The device will count swings continuously, even though what the count has reached will not always be on display. We'll "do everything else" in the moments when the pendulum is not passing the swing counting sensor.

The potentiometer will be used to select between...

1) Display the count of swings
2) Display the time, hh:mm
3) Display the current hour. When thus, the buttons will let you change it up or down, and...
4) Display the current minutes. As with "display hours", the buttons will allow changing the current minutes.

I added some global variables to the program:

byte bHrT=1;
byte bHrU=8;
byte bMiT=5;
byte bMiU=9;
byte bSeT=0;
byte bSeU=0;

Declared like that, the clock starts running with the "hands" set to 18:59:00.... one minute (exactly) before 19:00, 7pm in the evening.

Note that two variables are used for the hour, two for the minute... and that two are available for the seconds past the minute.

(I don't think the variables for the seconds are used in the current code! Nor could they be added in full function, easily, to a clock with such a low frequency timebase. But ways could be found to add "seconds past the hour" in a crude way... restarting them at zero when the clock's "minute hand" is advanced, and regulating the advance of seconds differently from how the other "hands" are controlled. Do-able... if a little messy.)

The code to manage what is displayed, and to allow for changing the values in bHrT and BHrU/ bMiT and bMiU "clutters" the picture somewhat.

But, if you look, you will find...

if ((ulPulsesFrmPendulum % 30)==0){IncAMinute();};

... on the main tab for the app, in the loop() routine.

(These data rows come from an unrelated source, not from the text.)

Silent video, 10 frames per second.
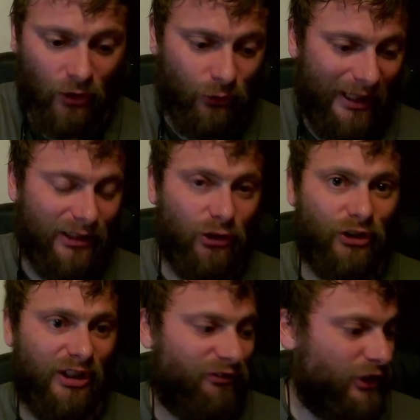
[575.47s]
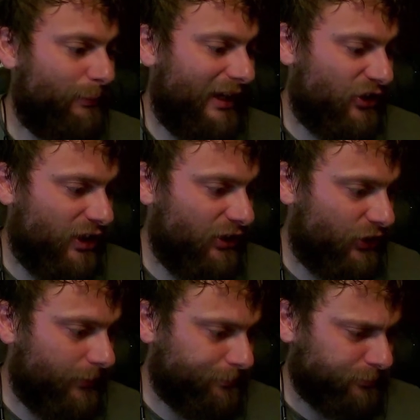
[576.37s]
So I had a look at different spec
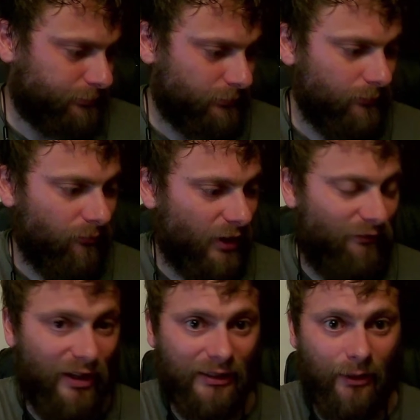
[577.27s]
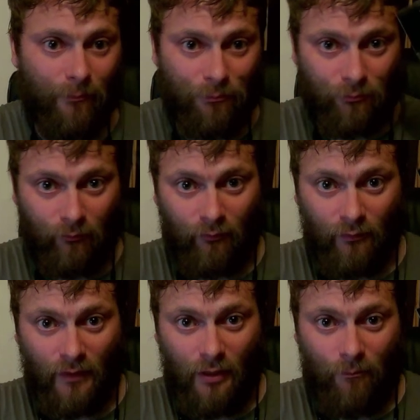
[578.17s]
sheets, found out
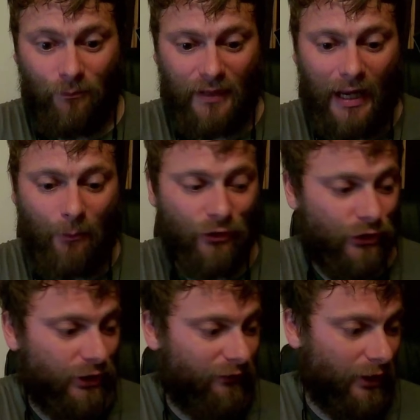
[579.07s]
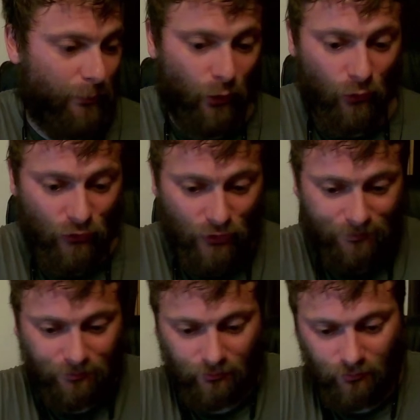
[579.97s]
how much Unify pulls,
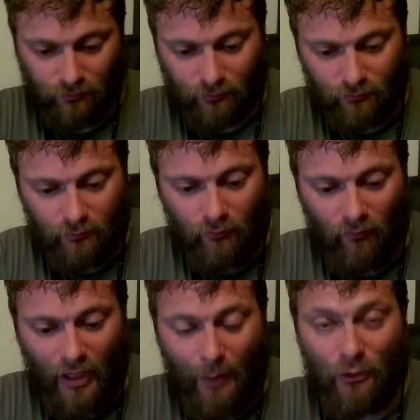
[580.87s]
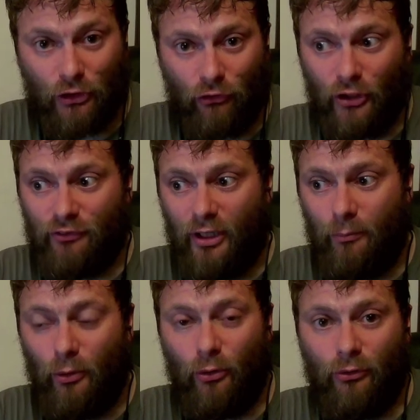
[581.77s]
how much the Crossfire
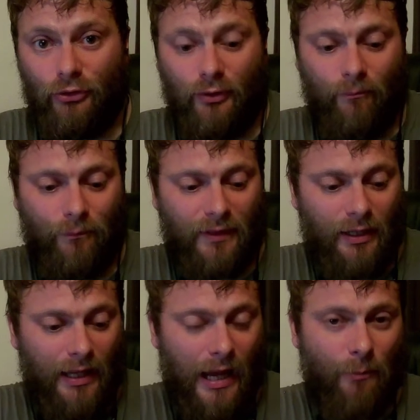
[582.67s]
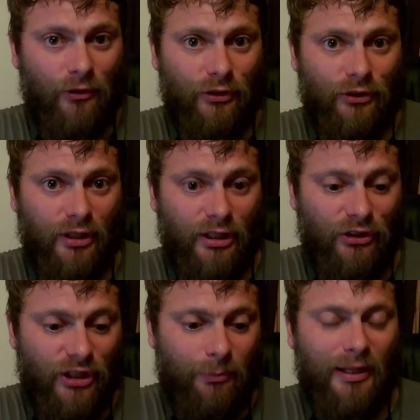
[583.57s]
pulls, how much the
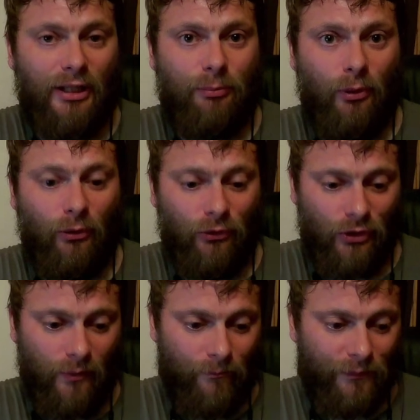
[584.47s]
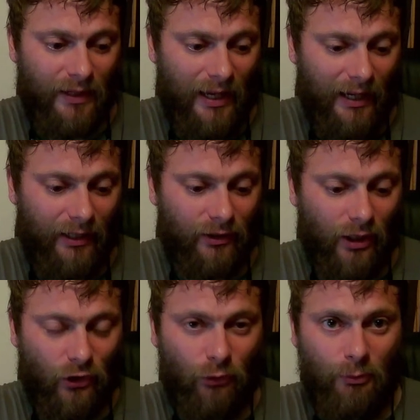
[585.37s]
GPS pulls, and
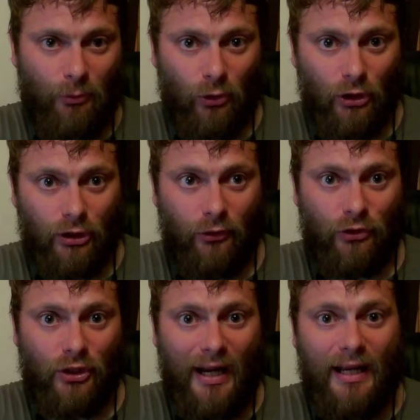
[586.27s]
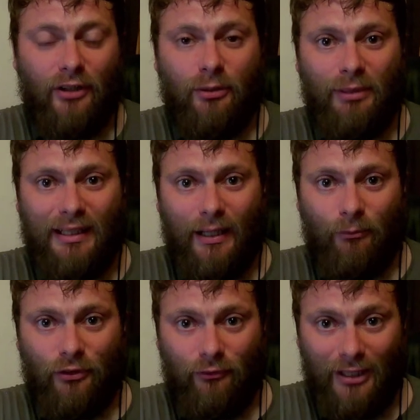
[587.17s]
I'm going to be pulling close to 800
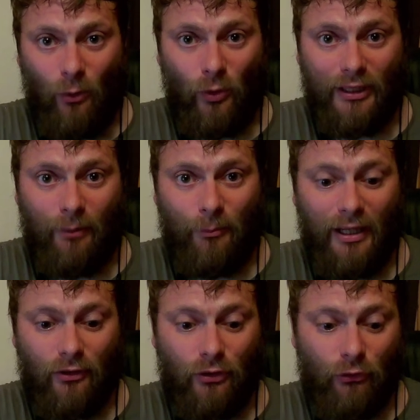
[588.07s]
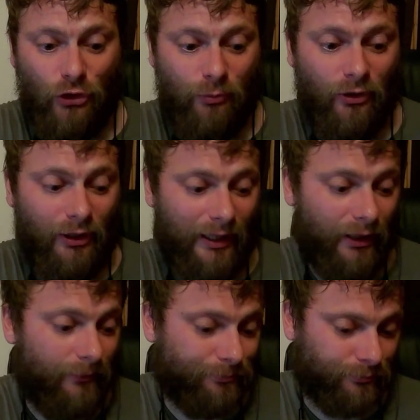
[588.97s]
milliamps through that 1 amp BEC, so it should be
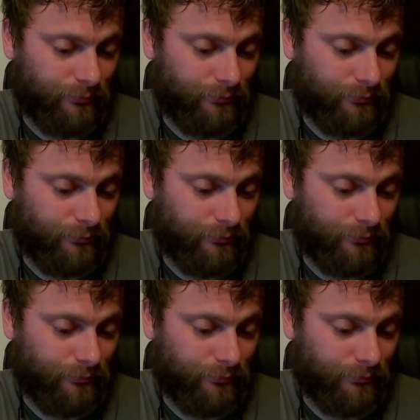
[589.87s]
okay.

"IncAMinute()" is defined in the "Support_app_specific" tab. It merely changes the values in bHrT, bHrU, bMiT, and bMiU. And the rest of the code is written to always go there for anything to do with the time.

The effect of...
if ((ulPulsesFrmPendulum % 30)==0){IncAMinute();};
... is to add a minute to the current time once every 30 swings of the pendulum.

If the frequency of the pendulum were very nearly 30 swings per minute, then we'd be done!

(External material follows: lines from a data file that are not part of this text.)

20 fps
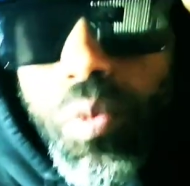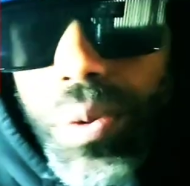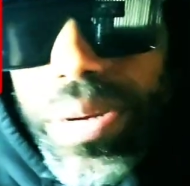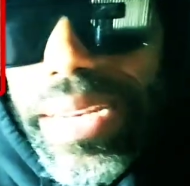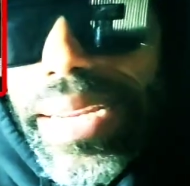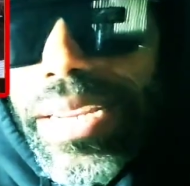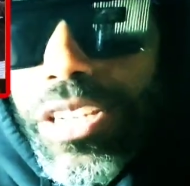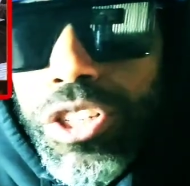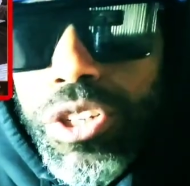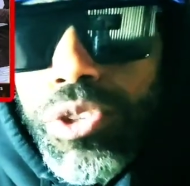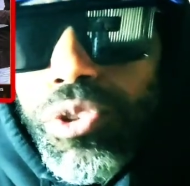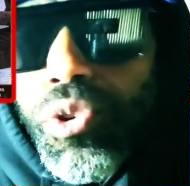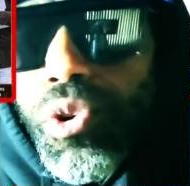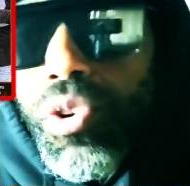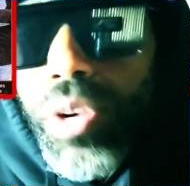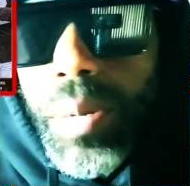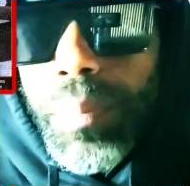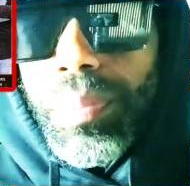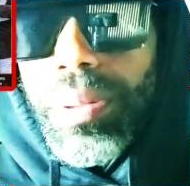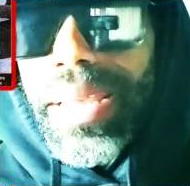We need
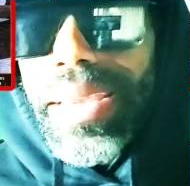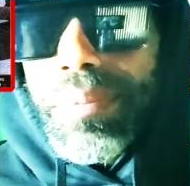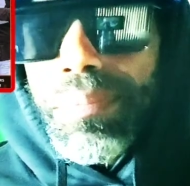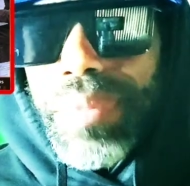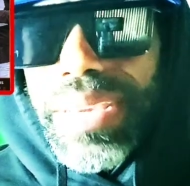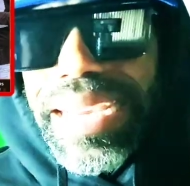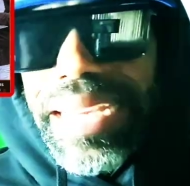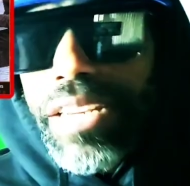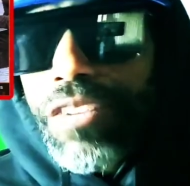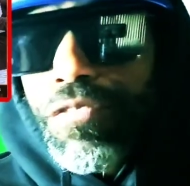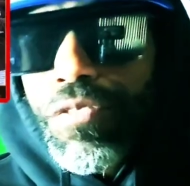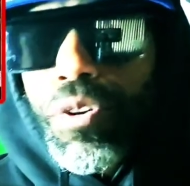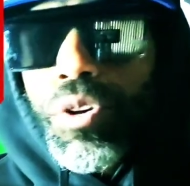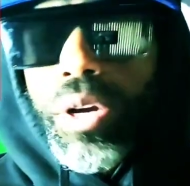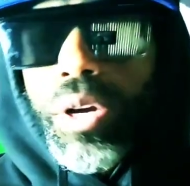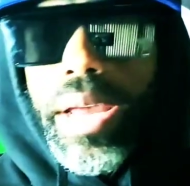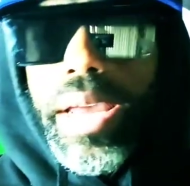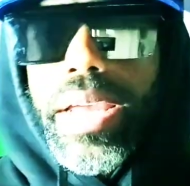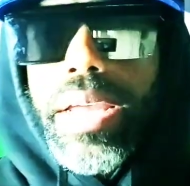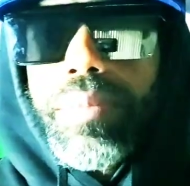Shedeur to play
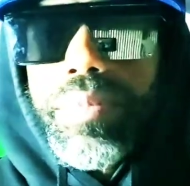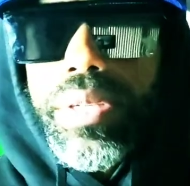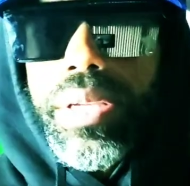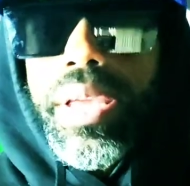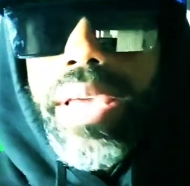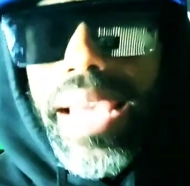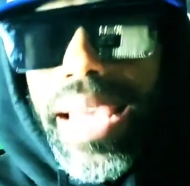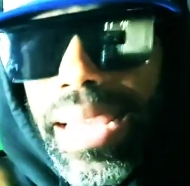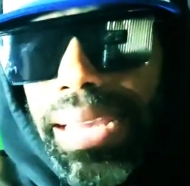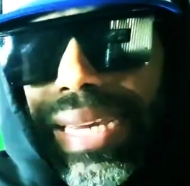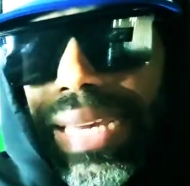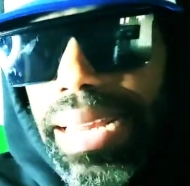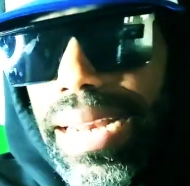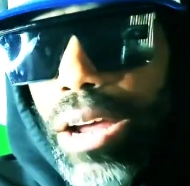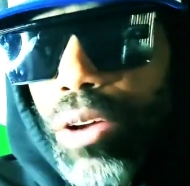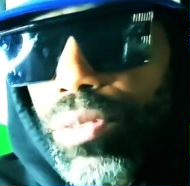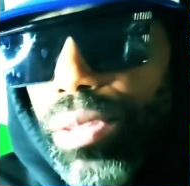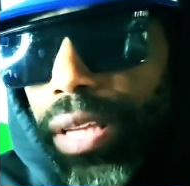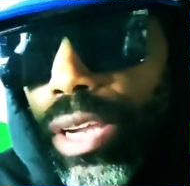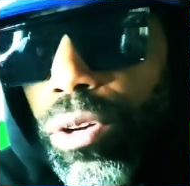meaningful games and get
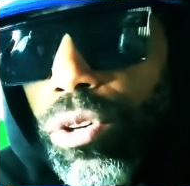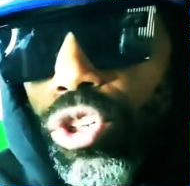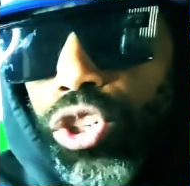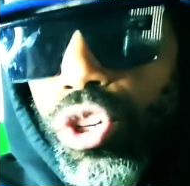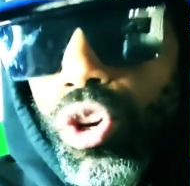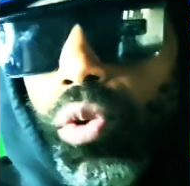out there and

However, the pendulum is just a tiny bit slower than that.

To fix the problem, something very like a leap year was added, next to the previous, similar line, to fine tune the clock:

if ((ulPulsesFrmPendulum % 2742)==0){IncAMinute();};

Why 2742? That, on top of the "do one every 30 swings too" was the number that "worked" for the particular pendulum I am using. Every 30 swings, the clock adds a minute to the displayed time. And for the next 2742 swings it falls slowly behind, until it is a full minute behind. At which time it adds TWO minutes after the next minute passes. One minute, as usual, because another 30 swings have happened. And an extra one, to bring the clock back to on time, because we are also at the "anniversary" of 2724 swings having happened.

The pendulum is about 6m long, and swings endlessly because of another Arduino, a magnet, an electromagnet, and two reed switches.

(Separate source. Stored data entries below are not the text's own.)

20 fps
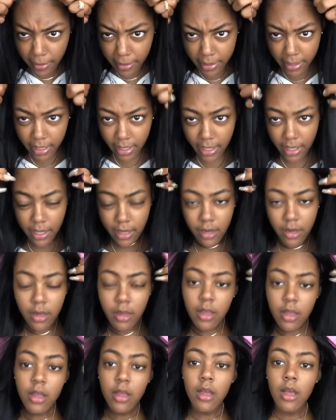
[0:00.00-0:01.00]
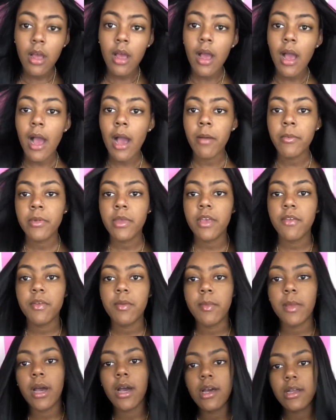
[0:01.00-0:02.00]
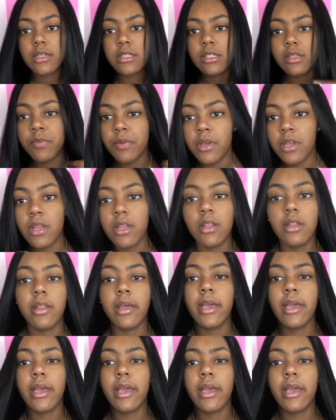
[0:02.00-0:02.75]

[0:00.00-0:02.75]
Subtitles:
Again, I'm giving my honest opinion.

The full sourcecode is available for the pulse counter clock discussed above. It is simply implemented, using software alone, not the internal hardware counters inside the chip at the heart of the Arduino.

As already mentioned, there is also a "user's guide" for the clock. Skimming that may help you learn from the code.

(See my other tutorial, if you want to use the hardware counters.)